HACKER Q&A
📣 virgildotcodes

How do you use local LLMs productively?


I've been periodically testing the strongest reported models as they come out, and which can fit on my 32GB M1 Max. I've yet to find one that I feel is genuinely useful.

My latest attempts were with 4 bit quants of Qwen 3.5, both 9b and 35B.

Both, on my very first query, something along the lines of "sup dog" or "how does beer a compare to beer b" led to an endless loop of thinking that I eventually had to manually stop in each case.

And yet I keep seeing passing comments about people using local LLMs to be productive.

Just curious what your strategies are, what the usecases are, and anything I may be missing.

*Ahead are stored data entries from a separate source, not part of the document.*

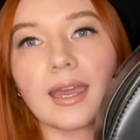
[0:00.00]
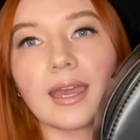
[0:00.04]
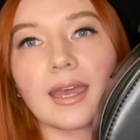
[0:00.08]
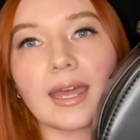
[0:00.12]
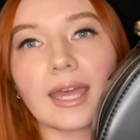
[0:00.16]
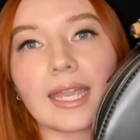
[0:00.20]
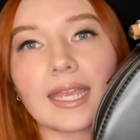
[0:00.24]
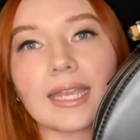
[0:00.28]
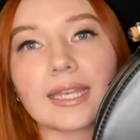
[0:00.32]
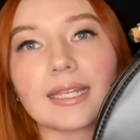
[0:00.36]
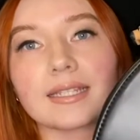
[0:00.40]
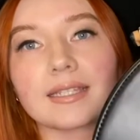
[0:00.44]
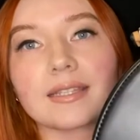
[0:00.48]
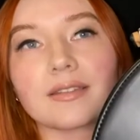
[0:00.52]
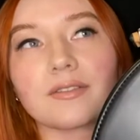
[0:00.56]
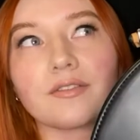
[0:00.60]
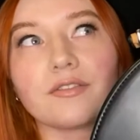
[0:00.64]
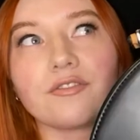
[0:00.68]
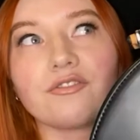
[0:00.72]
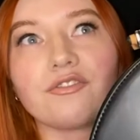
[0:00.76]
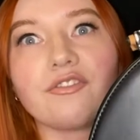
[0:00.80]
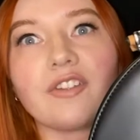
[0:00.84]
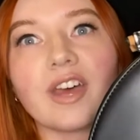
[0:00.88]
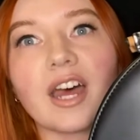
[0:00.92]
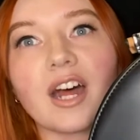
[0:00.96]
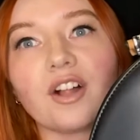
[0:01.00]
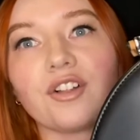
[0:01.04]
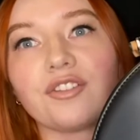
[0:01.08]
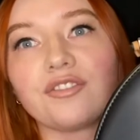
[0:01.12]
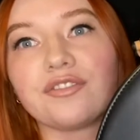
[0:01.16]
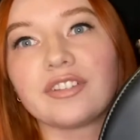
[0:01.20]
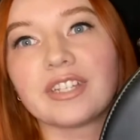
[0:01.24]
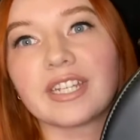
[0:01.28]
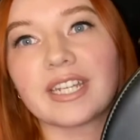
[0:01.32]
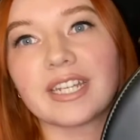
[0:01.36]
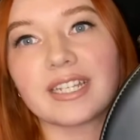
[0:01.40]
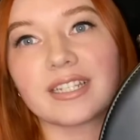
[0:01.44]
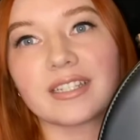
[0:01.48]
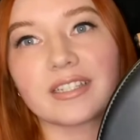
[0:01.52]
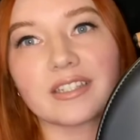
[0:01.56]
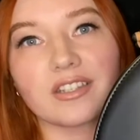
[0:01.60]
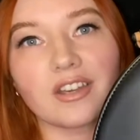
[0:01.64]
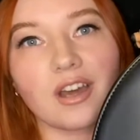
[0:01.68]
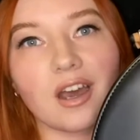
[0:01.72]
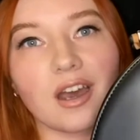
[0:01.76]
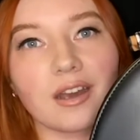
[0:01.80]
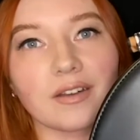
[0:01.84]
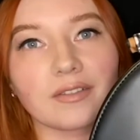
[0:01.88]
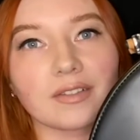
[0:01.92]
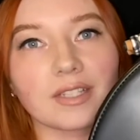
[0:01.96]
Like, it's velvety
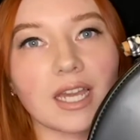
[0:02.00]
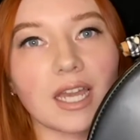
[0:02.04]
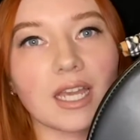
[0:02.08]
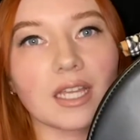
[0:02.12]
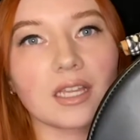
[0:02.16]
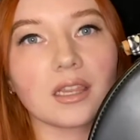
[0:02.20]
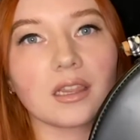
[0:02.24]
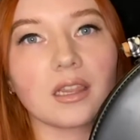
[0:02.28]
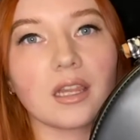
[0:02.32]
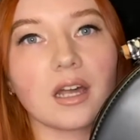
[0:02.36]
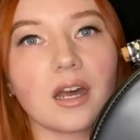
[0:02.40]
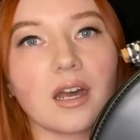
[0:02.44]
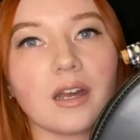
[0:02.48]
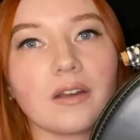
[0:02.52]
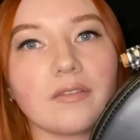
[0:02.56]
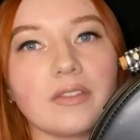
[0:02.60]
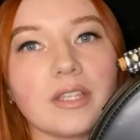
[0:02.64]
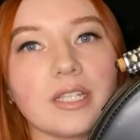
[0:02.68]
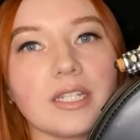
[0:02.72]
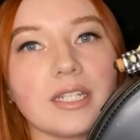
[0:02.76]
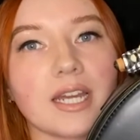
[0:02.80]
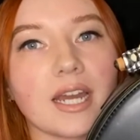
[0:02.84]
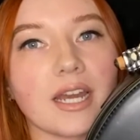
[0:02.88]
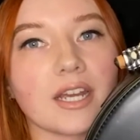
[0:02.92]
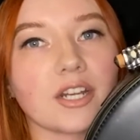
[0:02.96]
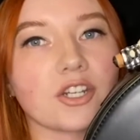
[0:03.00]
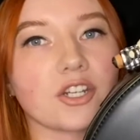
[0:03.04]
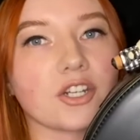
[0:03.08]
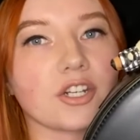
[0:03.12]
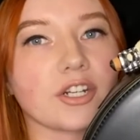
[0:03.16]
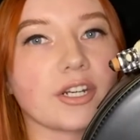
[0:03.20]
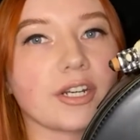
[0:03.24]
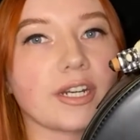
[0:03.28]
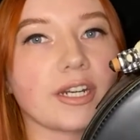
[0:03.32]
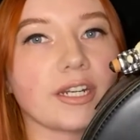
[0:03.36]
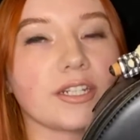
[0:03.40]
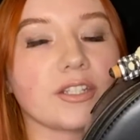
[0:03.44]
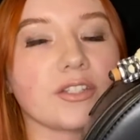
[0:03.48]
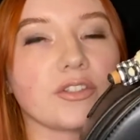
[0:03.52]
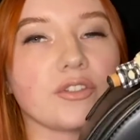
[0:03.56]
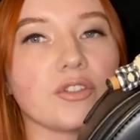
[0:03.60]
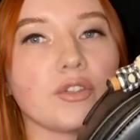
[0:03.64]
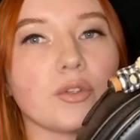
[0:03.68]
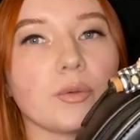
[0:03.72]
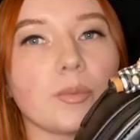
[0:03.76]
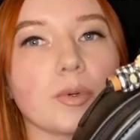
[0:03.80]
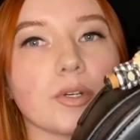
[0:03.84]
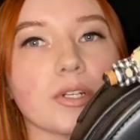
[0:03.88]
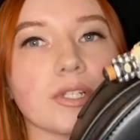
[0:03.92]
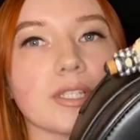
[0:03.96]
soft. I love the texture. It is
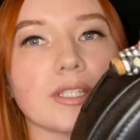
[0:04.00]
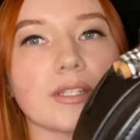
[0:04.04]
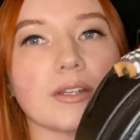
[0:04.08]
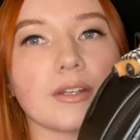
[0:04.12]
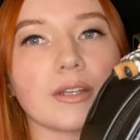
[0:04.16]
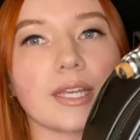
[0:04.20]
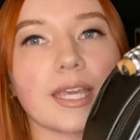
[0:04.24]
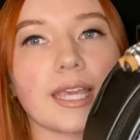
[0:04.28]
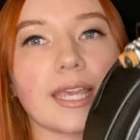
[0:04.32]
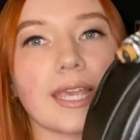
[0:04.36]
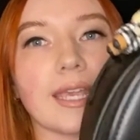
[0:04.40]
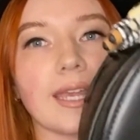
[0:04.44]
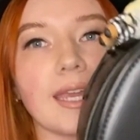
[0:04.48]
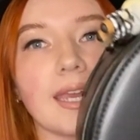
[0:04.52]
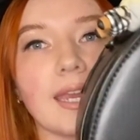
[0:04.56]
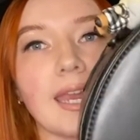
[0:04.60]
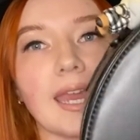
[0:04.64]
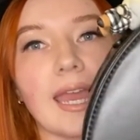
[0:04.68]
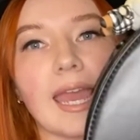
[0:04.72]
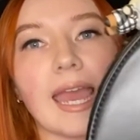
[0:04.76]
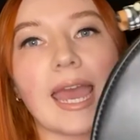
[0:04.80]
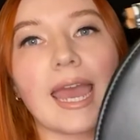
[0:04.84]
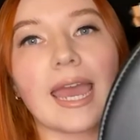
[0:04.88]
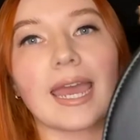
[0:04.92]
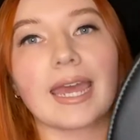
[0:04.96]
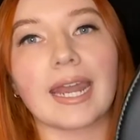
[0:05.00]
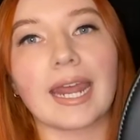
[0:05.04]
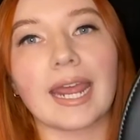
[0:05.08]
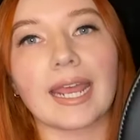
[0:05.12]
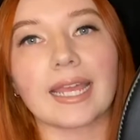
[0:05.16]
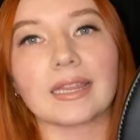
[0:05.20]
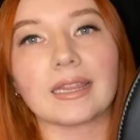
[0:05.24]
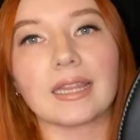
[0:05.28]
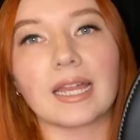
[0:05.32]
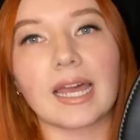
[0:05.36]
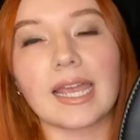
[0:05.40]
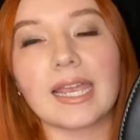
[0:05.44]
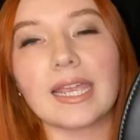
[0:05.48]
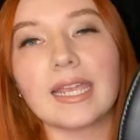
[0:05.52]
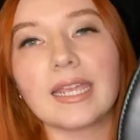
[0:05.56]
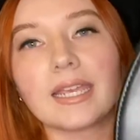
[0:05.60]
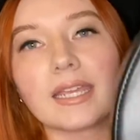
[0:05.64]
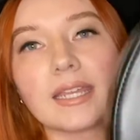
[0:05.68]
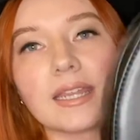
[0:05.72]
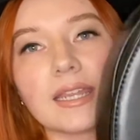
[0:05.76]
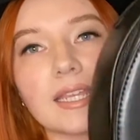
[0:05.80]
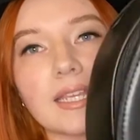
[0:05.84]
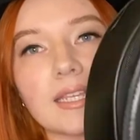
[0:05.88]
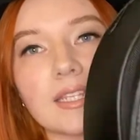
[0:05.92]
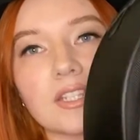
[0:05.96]
super silky, and I like
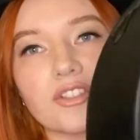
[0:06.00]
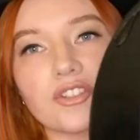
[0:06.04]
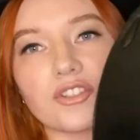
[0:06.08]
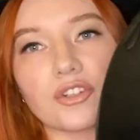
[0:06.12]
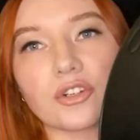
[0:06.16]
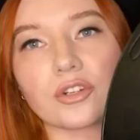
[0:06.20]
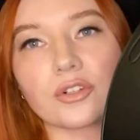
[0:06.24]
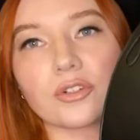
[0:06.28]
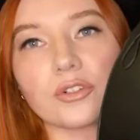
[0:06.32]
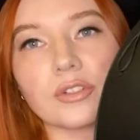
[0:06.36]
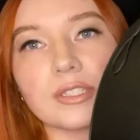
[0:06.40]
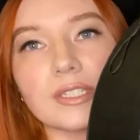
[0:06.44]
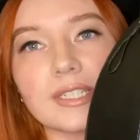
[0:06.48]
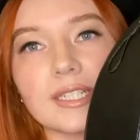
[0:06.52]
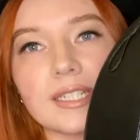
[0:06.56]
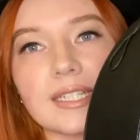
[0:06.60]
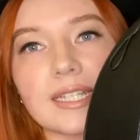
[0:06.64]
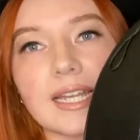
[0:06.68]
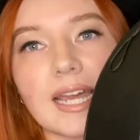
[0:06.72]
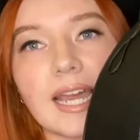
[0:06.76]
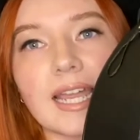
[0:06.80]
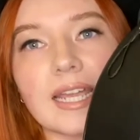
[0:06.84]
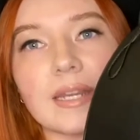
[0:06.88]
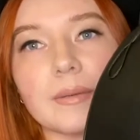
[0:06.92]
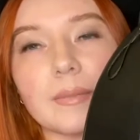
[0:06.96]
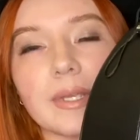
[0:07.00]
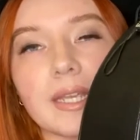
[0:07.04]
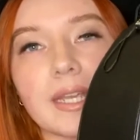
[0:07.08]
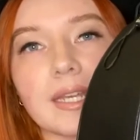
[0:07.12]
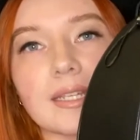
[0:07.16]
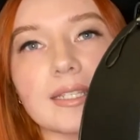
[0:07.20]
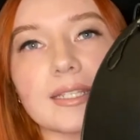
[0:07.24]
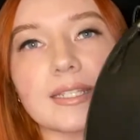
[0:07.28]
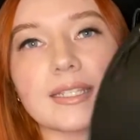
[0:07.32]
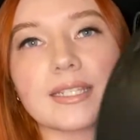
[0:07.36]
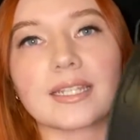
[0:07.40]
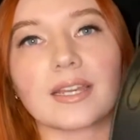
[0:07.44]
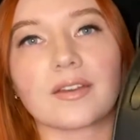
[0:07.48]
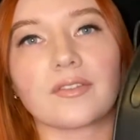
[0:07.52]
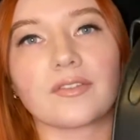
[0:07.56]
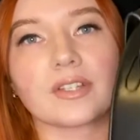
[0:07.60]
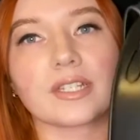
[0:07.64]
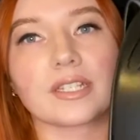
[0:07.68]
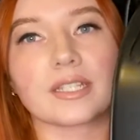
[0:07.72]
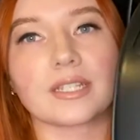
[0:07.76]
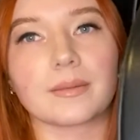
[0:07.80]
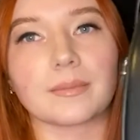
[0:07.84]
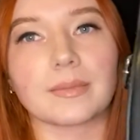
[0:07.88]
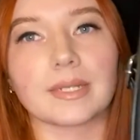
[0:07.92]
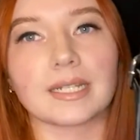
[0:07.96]
the circle design because it's definitely
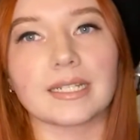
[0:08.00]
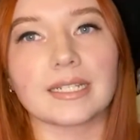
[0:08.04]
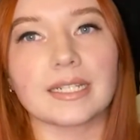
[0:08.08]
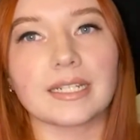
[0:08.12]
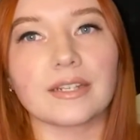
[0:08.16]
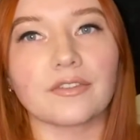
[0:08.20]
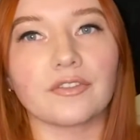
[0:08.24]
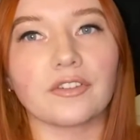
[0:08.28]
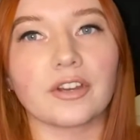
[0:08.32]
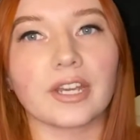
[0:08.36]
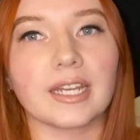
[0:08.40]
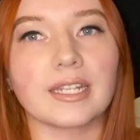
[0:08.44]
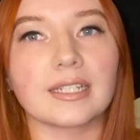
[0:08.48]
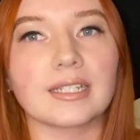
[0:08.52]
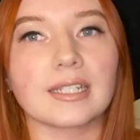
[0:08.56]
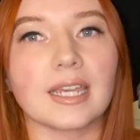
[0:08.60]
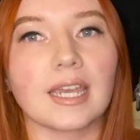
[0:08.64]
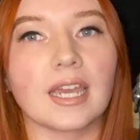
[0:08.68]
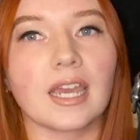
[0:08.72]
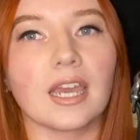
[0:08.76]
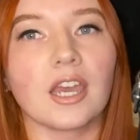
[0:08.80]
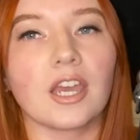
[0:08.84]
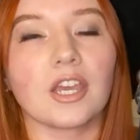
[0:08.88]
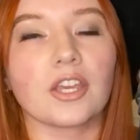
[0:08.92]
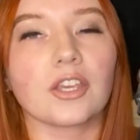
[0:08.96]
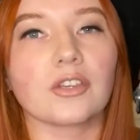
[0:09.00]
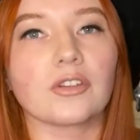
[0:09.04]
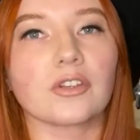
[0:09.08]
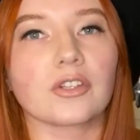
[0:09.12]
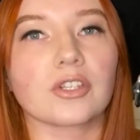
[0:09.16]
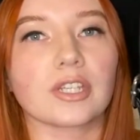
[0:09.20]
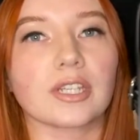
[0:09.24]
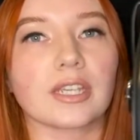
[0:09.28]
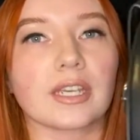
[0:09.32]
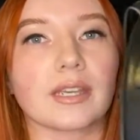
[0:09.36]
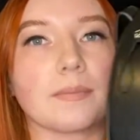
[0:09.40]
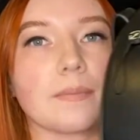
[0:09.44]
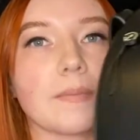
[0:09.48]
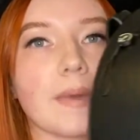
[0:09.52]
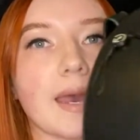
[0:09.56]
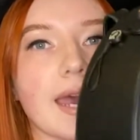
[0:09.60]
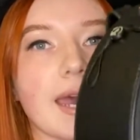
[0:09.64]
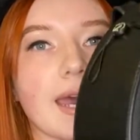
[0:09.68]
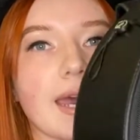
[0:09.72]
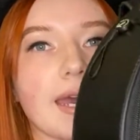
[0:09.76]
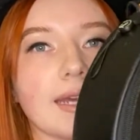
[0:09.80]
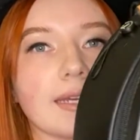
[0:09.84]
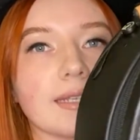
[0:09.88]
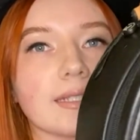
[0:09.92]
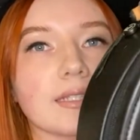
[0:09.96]
something different. Usually
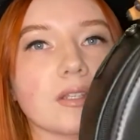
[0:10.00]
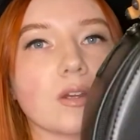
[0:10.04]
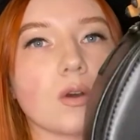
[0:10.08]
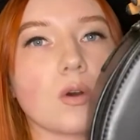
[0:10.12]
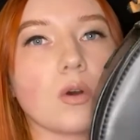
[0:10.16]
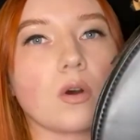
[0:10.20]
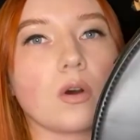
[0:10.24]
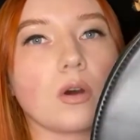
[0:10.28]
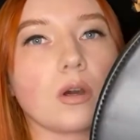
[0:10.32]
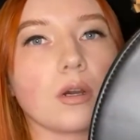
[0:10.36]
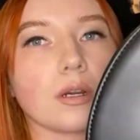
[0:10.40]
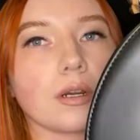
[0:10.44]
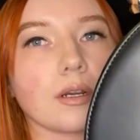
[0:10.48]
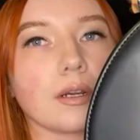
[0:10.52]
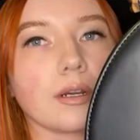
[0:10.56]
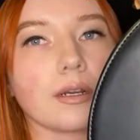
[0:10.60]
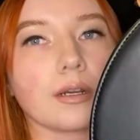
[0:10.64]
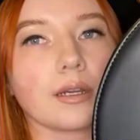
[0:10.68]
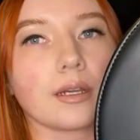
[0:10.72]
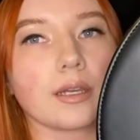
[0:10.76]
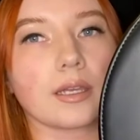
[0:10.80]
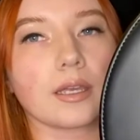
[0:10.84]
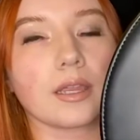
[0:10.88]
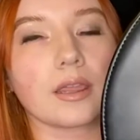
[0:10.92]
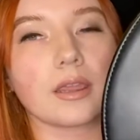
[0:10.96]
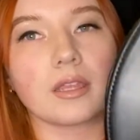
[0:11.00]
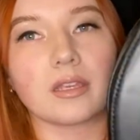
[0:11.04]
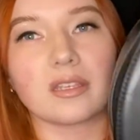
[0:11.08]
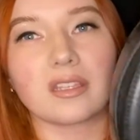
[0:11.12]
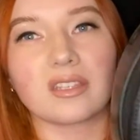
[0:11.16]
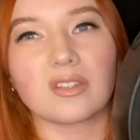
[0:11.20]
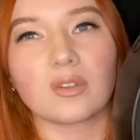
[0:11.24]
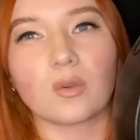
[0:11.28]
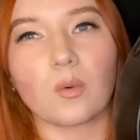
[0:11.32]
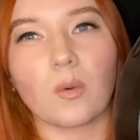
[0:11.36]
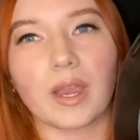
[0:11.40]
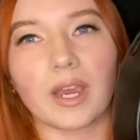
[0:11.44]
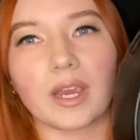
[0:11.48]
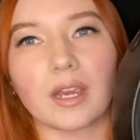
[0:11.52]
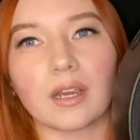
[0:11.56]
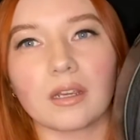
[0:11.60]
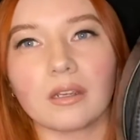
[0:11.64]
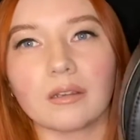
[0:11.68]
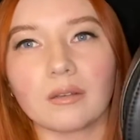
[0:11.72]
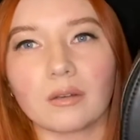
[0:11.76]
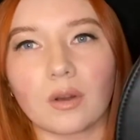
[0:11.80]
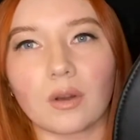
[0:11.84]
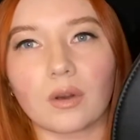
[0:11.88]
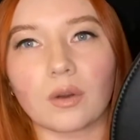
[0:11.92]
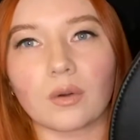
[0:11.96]
bags are the
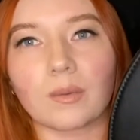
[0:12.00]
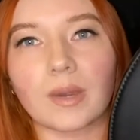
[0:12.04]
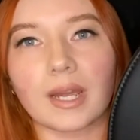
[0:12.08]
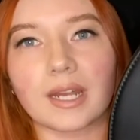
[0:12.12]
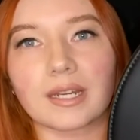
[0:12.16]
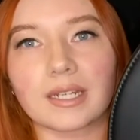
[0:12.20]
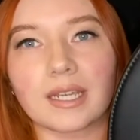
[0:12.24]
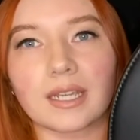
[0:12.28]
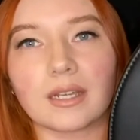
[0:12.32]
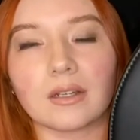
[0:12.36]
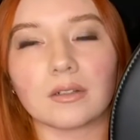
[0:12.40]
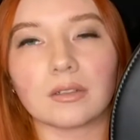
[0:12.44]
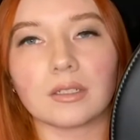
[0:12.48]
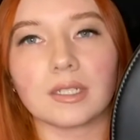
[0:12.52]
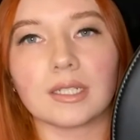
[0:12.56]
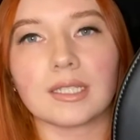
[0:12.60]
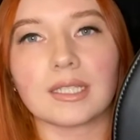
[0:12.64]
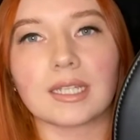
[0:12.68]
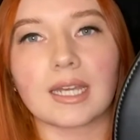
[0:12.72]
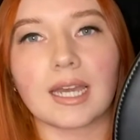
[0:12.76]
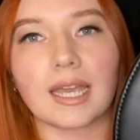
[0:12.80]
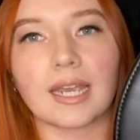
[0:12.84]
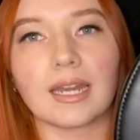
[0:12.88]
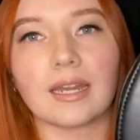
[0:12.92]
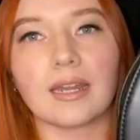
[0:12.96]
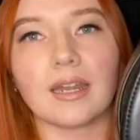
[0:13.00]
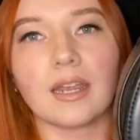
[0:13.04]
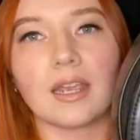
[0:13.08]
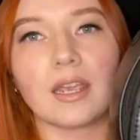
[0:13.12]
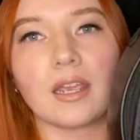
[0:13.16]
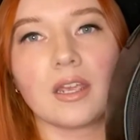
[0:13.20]
square or rectangle design.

  👤 Cytoplast3528 Accepted Answer ✓
I think only Claude Sonnet/Opus, GPT 5.2+, Minimax M2.5 are useful. They are all nearly impossible to self-host, unfortunately.

👤 andsoitis
Lots of conversation on this topic yesterday: https://news.ycombinator.com/item?id=47363754

👤 CamperBob2
Qwen 3.5 was plagued by some premature quant releases and unclear/incomplete guidelines for the sampling parameters. Especially if you are having looping problems, make sure you are using the very latest model files, executables, and recommended params.

If all the stars are aligned, Qwen 3.5 will not exhibit outright looping, although it will still burn more thinking tokens than some other models. There are ways to tone down the overthinking or disable it entirely, though, and the models are still quite capable when configured that way.